In 1953 he gained promotion to assistant county surveyor of Staffordshire where he was in charge of major construction. With Fred Jepson, the county surveyor, he walked the whole length of the line of the proposed M6 in the county in 1957. He moved on to be deputy county surveyor in Berkshire and in 1962 was appointed county surveyor of Hertfordshire.

During his time in Hertfordshire the Road Construction Units were set up to design and build motorways and he was chief engineer of the Hertfordshire Sub Unit. During the next 9 years the M1 was extended south to the North Circular and the A1(M) was on its way to completion. The lines of the M25 and M11 as they touched Hertfordshire were fixed. The budget was around £10 million (almost £100 million at today's prices). Other changes were that Middlesex was taken into Greater London and three new towns were completed. He had an excellent staff and was proud to be at their head. Anyone who worked for him will testify that the view was reciprocated. It was an important county lying along the north side of London and as he said ‘there was much to do and by and large we did it'.

In 1971 he was invited to accept an appointment as director general of a trade association, the Asphalt and Coated Macadam Association, based in London. Using his background and his skilled team, further standards for ‘black top' were developed. He was appointed an OBE in 1977.

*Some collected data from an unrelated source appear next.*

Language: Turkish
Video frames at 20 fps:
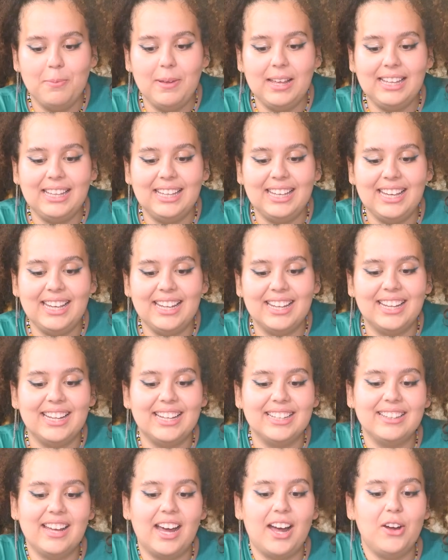Peki
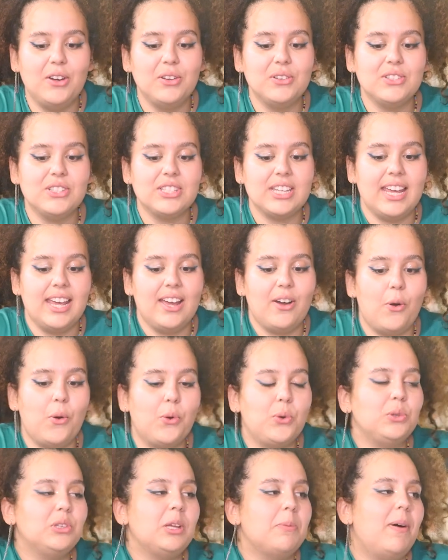e, daha önce
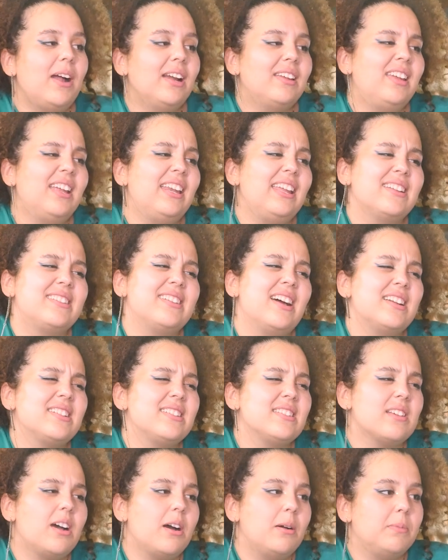okulda park yeri
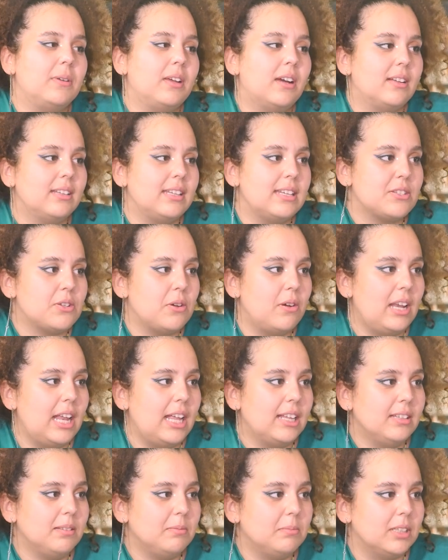yetersiz abi ya diye
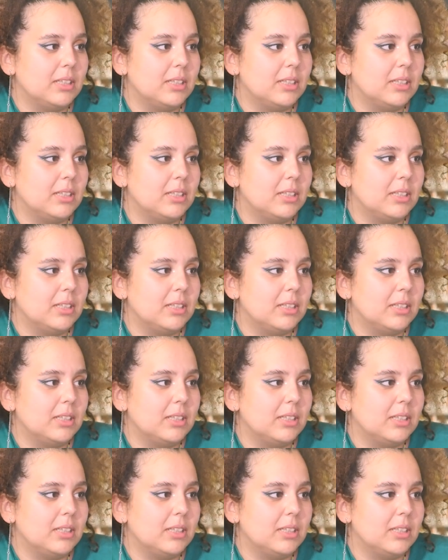söylendi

He initially qualified in the Institution of Civil Engineers in 1939, later joining the Institution of Municipal Engineers and winning their Richard Pickering prize in the early 1950s for a paper on traffic engineering, an early venture in this field. He was more active in the Institution of Highway Engineers (now the Institution of Highways and Transportation) of which he was president in 1973–1974 when his packed presidential conference held at Church House Westminster was on the topic of ‘standards for modern highways', which was key to the debate then taking place. A keen golfer, he was chairman of their local cup committee which ran the branch's golf competition for 4 years and was subsequently honorary treasurer for 11 years.

John Leigh had promised Edith, his wife, that they would return to the sea on retirement in 1978 and moving to Torquay he became a church warden of St Matthias and one of the drivers of the outstanding church and community centre developed on site. His five replacement hips impeded neither his golf (until later years) nor his spirit, love of travel and joy in life and people.

Born in Brixton March 1916 and died suddenly on 21 April 2009 aged 93. His wife Edith died in 2002 and he is survived by his daughter Frances.